**Exercise description:** Make an exact copy of the entries below and leave any picture out of it.

**Material for this exercise:**
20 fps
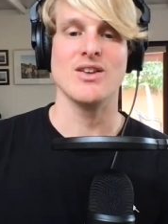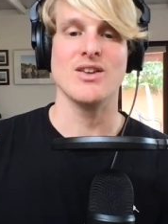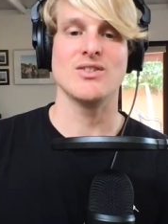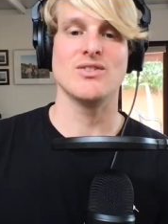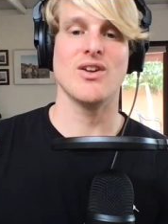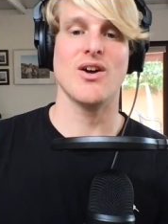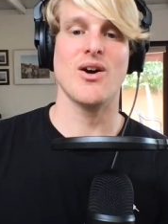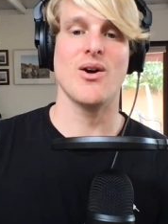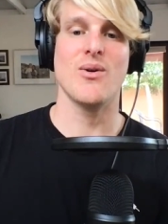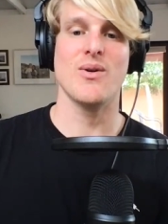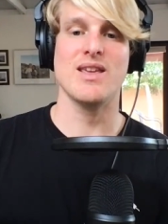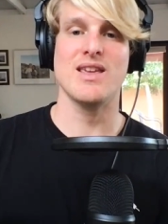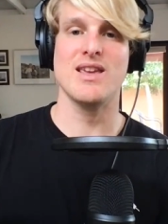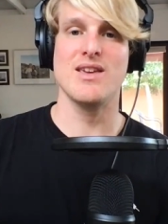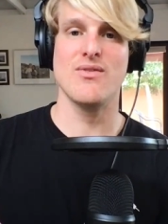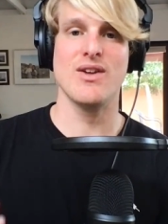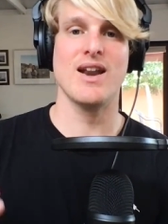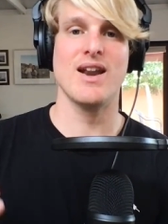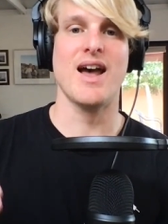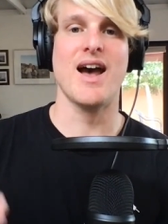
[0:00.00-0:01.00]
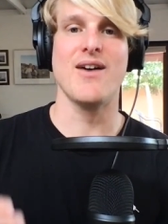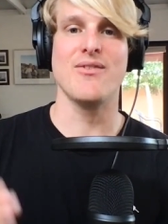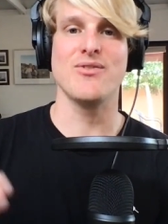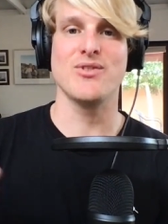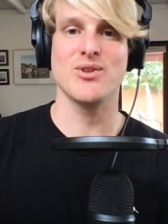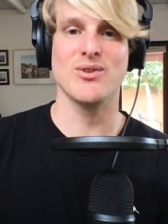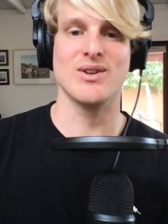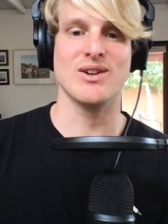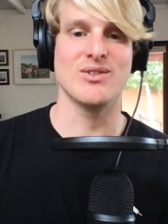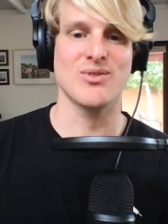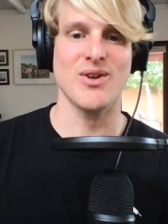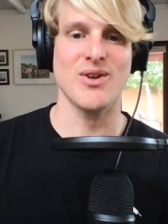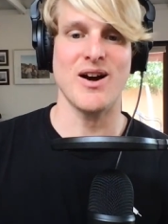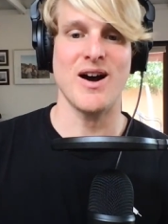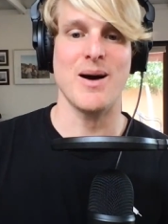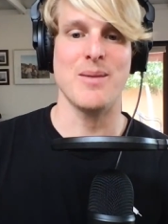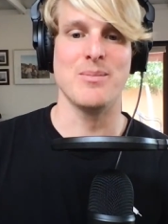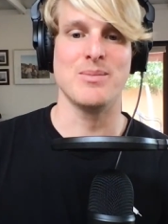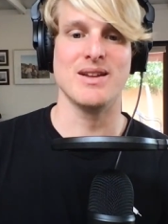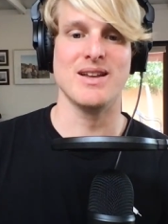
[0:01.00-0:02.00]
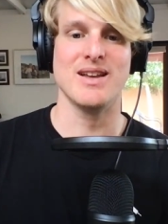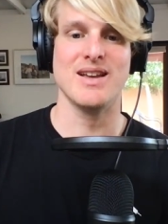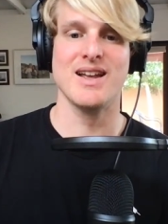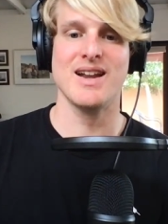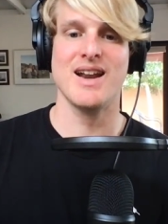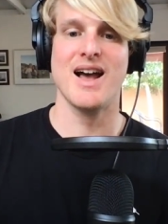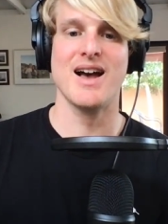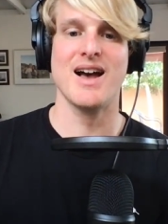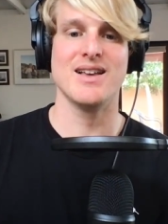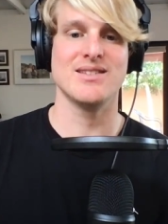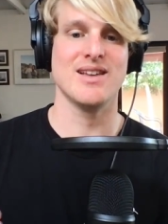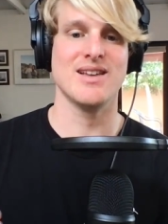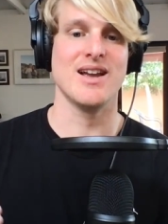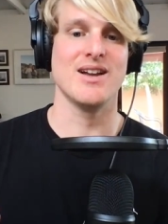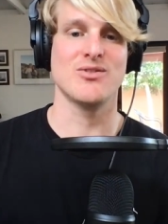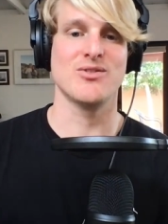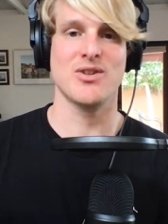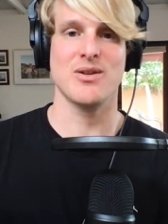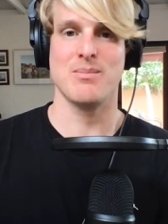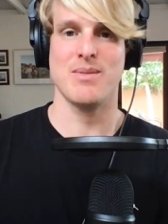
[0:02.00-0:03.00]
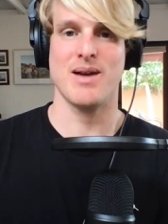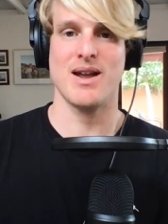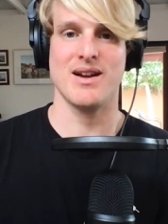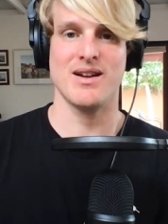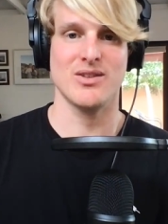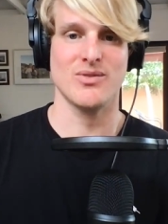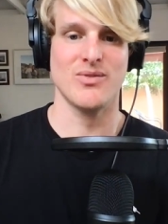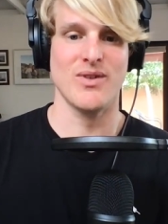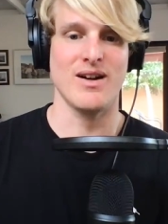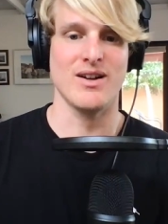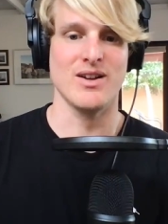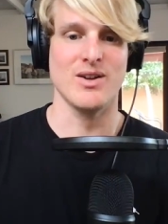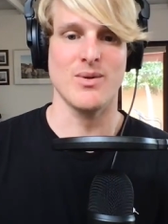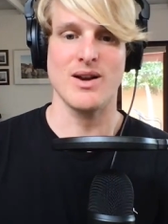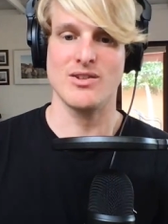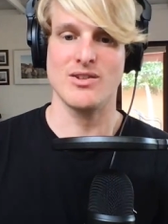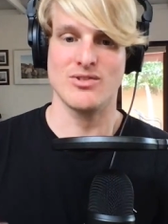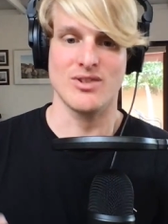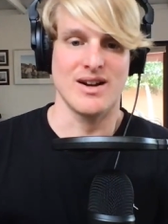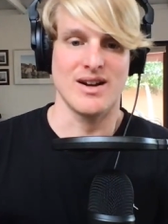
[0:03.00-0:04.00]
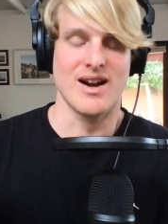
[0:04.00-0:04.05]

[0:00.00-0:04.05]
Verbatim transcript: So even after it dropped, it has a tremendous valuation.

**Exercise output:**
20 fps
[0:00.00-0:01.00]
[0:01.00-0:02.00]
[0:02.00-0:03.00]
[0:03.00-0:04.00]
[0:04.00-0:04.05]

[0:00.00-0:04.05]
Verbatim transcript: So even after it dropped, it has a tremendous valuation.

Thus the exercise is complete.